Une nouvelle théorie suggère que les microbes et les minéraux des océans ont pu oxygéner la Terre


La plupart des formes de vie sur Terre peuvent être divisées en consommateurs et producteurs d’oxygène.

Cet équilibre délicat entre donneurs et preneurs permet de maintenir la concentration d’oxygène dans l’atmosphère de notre planète à environ 21 %. Et pourtant, cela n’a pas toujours été le cas.

Au cours des premiers milliards d’années de l’existence de la Terre, l’oxygène était relativement rare. Puis, venant apparemment de nulle part, le gaz diatomique a soudainement augmenté.

On donnait plus d’oxygène qu’on en prenait, mais comment et pourquoi cela s’est-il produit ?

Les scientifiques s’interrogent sur ces mystères depuis des années, et des chercheurs du Massachusetts Institute of Technology (MIT) ont une nouvelle hypothèse. Peut-être que certains microbes se situaient entre les producteurs et les consommateurs d’oxygène.

On sait que les microbes des profondeurs océaniques utilisent l’oxygène pour décomposer la matière organique. Mais que se passerait-il si un autre microbe prenait une bouchée de l’oxygène de l’océan avant que les autres consommateurs ne puissent l’atteindre ?

En théorie, si un microbe n’oxyde que partiellement la matière organique, il y a de fortes chances que les restes se lient chimiquement aux minéraux des sédiments océaniques.

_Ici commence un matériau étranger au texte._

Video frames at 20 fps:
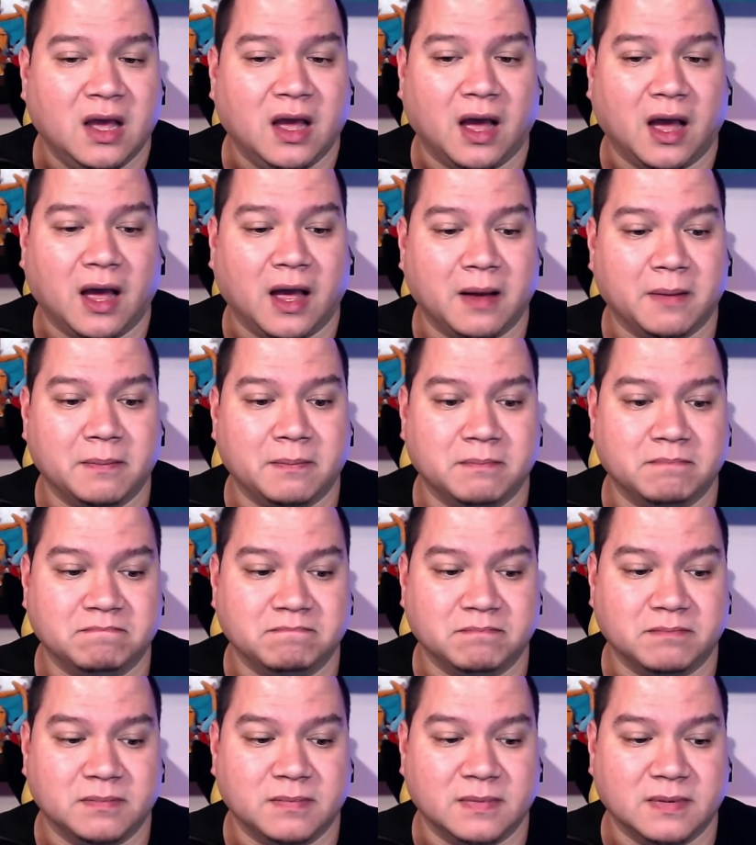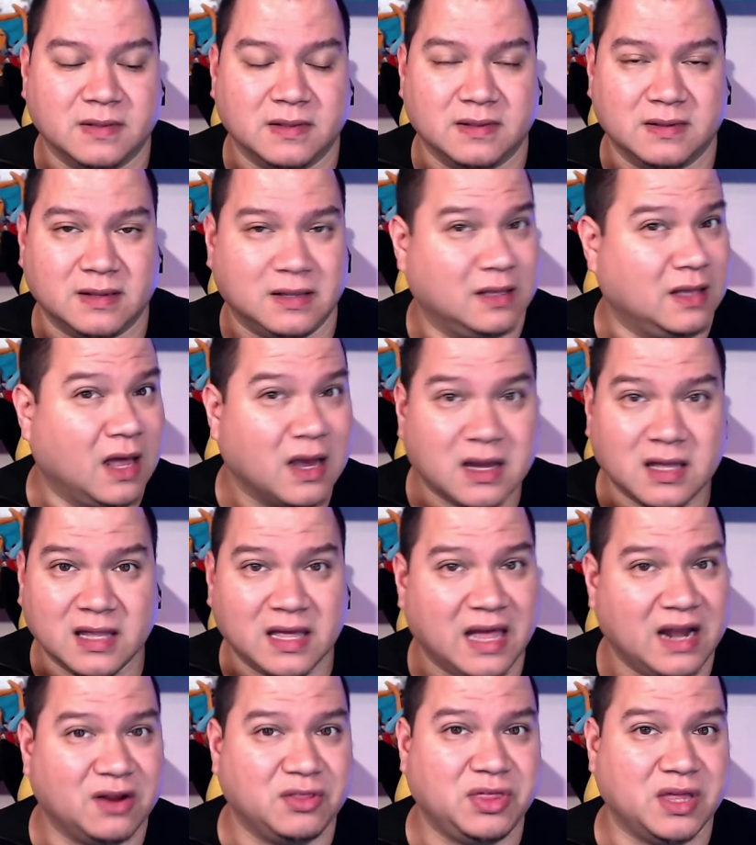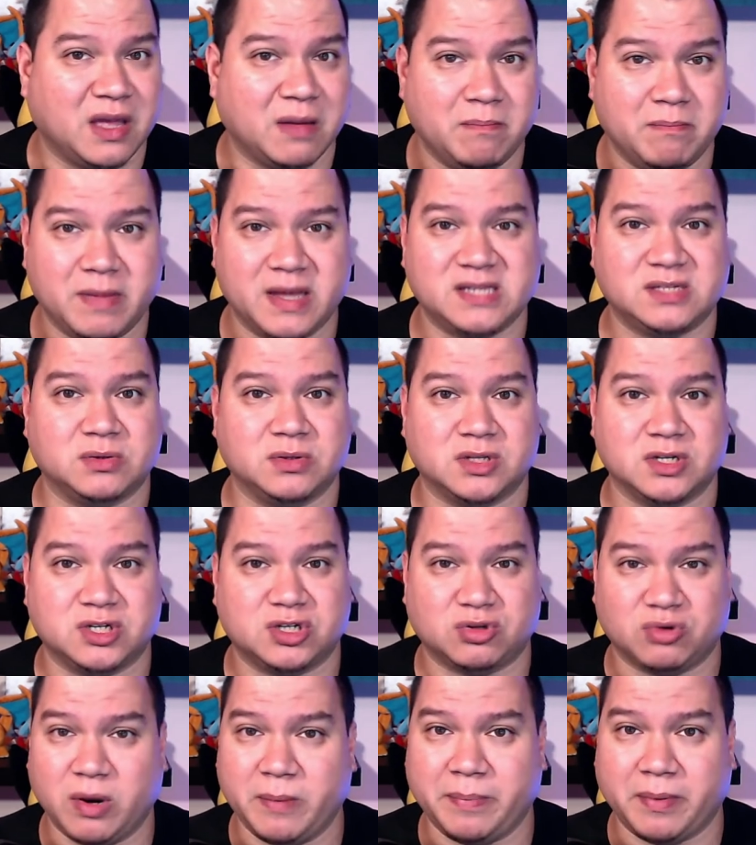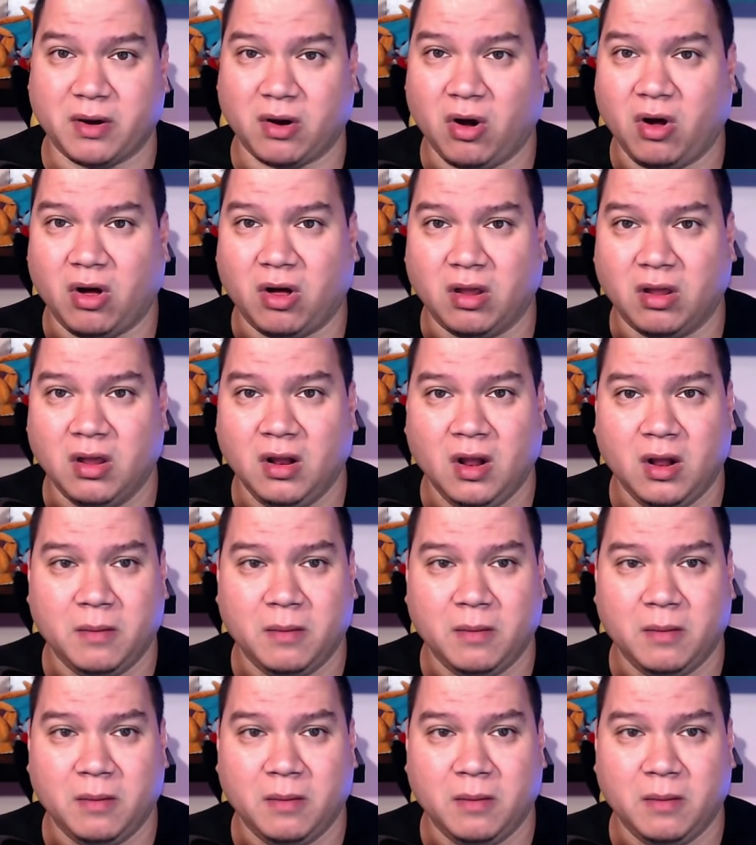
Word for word: Um, luckily, I don't think it messed with the shrimp at all.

Cet enfouissement d’oxygène empêcherait la matière organique d’être oxydée plus complètement tout en étant décomposée par des microbes plus voraces. Ainsi, l’oxygène aurait une chance de s’accumuler dans l’eau avant de s’échapper dans l’atmosphère. Ensuite, l’océan peut à nouveau l’absorber, créant ainsi une boucle de rétroaction positive.

“Cela nous a amené à nous demander s’il existait un métabolisme microbien capable de produire de la matière organique partiellement oxydée (POOM)”, se souvient le géobiologiste Gregory Fourier.

Il s’avère que c’est le cas. En cherchant dans la littérature scientifique, Fourier et ses collègues – Haitao Shang et Daniel Rothman – sont tombés sur un groupe de bactéries connu sous le nom de SAR202.

Ce groupe moderne de bactéries peut partiellement oxyder la matière organique dans les océans profonds d’aujourd’hui. Il le fait par l’intermédiaire d’une enzyme appelée monooxygénase de Baeyer-Villiger, ou BVMO.

En retraçant la lignée génétique de cette enzyme, les auteurs ont découvert qu’elle existait parmi les microbes qui ont évolué avant le grand événement d’oxydation.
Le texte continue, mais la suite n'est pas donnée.